Digital government “exploded” in popularity during the COVID-19 pandemic, whether or not cities were prepared to flip themselves into offering online suite of services and information.
But the massive surges in constituents seeking new services online — provided by city staffers working mostly from their own homes — in turn required IT and cybersecurity officials to revisit their strategies.
Whether it was scaling pre-existing security tools to secure thousands of new laptops or extending staff training to defend against phishing scams, officials in multiple cities recounted to StateScoop how they’ve spent the pandemic developing new techniques to defend their networks and protect their users.
‘We should have done this before’
The transition to remote work in Tucson, Arizona, as in most places, required officials like Chief Information Officer Collin Boyce to service — almost overnight — thousands of additional devices and home Wi-Fi networks that were now supporting city staff remotely, rather than in government offices.
On top of achieving “decent functionality” with virtual private networks on city-issued laptops, Tucson digitized “all the paper processes in the city”, as well as electronic signatures, automated workflows and remote virus scanning, Boyce said. That required a new arsenal of tools and architectures to protect against threats like denial-of-service attacks and data loss that “we didn’t have before,” Boyce said.
“Now that we’re talking about this, I realize I’m in the midst of trying to write a new three-to-five year plan, and I’m like ‘You know, we should have done this before,’” Boyce said.
Procuring and implementing those tools were included in the initial cybersecurity strategy that Boyce wrote when he joined the City of Tucson in 2019. But in order to get the city working “from a telecommunications perspective,” everything had to be moved ahead of schedule, helped out by a consulting company that assessed where the city had the most risk.
“We started to ask ourselves questions: Now that we have people working from home, what are the risks, like data loss prevention and data access governance tools, which has some effect on how people use their data,” Boyce said. “We were very careful and systematic on the things that we have to deploy.”
One priority was to install new software to protect the city’s voice-calling architecture so staff could continue to take calls from home. Another shift saw the city’s network team explore automation as a cybersecurity function, ensuring processes like identify authentication and data transfers could happen without human error.
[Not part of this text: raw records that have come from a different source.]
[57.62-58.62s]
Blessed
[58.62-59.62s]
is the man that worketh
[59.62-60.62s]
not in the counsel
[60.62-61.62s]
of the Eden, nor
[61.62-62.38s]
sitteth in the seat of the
“We’re not outsourcing the technology, but we’re looking for opportunities to augment staff, so automated responses through our security operations center that we’ve partnered with are going to be more important,” Boyce said. “Because as we start to have more tools and they’re built — think of the ADT type system. You have the alarm system but somebody has to monitor it 24/7/365.”
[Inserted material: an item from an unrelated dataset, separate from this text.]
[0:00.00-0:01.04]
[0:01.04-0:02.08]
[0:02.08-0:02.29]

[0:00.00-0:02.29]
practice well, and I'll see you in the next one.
Tech officials in other cities said heavy pre-pandemic investments in digital services paid off by enabling them to simply scale up their existing defenses. Paul Kresser, the chief data officer in Denver, said his city’s cybersecurity staff was largely focused on people, educating about 15,000 workers on how to best secure their new devices and how to configure a VPN. Denver, Kresser said, had invested heavily prior to the pandemic on digital services, so scaling up antivirus protections and other cybersecurity tools wasn’t a huge lift.
“Our security controls should exist and be strong regardless of the current environment, because that environment is constantly changing and we’ve all read about state-sponsored attacks making the headlines,” Kresser said. “So certainly an event like this pandemic just armed those who would wish us harm with new means and tools by which to try to trick people by either falling for phishing scams or other types of malicious activity.”
Orlando, Florida, meanwhile, also had around 200 online services available online before COVID, so the increased demand for digital government was more a matter of scaling existing cybersecurity measures. Rosa Akhtarkhavari, the city’s CIO, credited a “security-by-design” strategy — a procurement method that looks at a product’s internal security measures, the liability language in each vendor contract and constant monitoring once a tool is activated — with Orlando’s smooth transition to a remote city workforce. Akhtarkhavari said the city developed also more “targeted” cyber awareness trainings for some city staff based on their roles, similar to programs in Denver and Tucson.
“Most cities have the same tools, but the secret sauce is how it’s all tied together,” Boyce said. “I’m being careful with that because I think most of us are going to have antivirus, most of us are going to have firewalls, most of us are going to have virus protection and scanning. How we tie it together and do the automation and how we handle the depth of the layers in that; that’s the secret sauce that changes everything.”